What to work on.
A word-for-word repetition of the records beneath this task is the expected answer.

Exercise data.

════════════════════

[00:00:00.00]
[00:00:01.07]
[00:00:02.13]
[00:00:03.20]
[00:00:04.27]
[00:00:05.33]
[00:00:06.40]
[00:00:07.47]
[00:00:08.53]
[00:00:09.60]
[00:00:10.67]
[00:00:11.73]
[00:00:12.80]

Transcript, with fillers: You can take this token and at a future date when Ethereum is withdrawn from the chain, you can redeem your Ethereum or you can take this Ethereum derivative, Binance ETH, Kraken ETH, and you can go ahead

════════════════════

Problem solution.
[00:00:00.00]
[00:00:01.07]
[00:00:02.13]
[00:00:03.20]
[00:00:04.27]
[00:00:05.33]
[00:00:06.40]
[00:00:07.47]
[00:00:08.53]
[00:00:09.60]
[00:00:10.67]
[00:00:11.73]
[00:00:12.80]

Transcript, with fillers: You can take this token and at a future date when Ethereum is withdrawn from the chain, you can redeem your Ethereum or you can take this Ethereum derivative, Binance ETH, Kraken ETH, and you can go ahead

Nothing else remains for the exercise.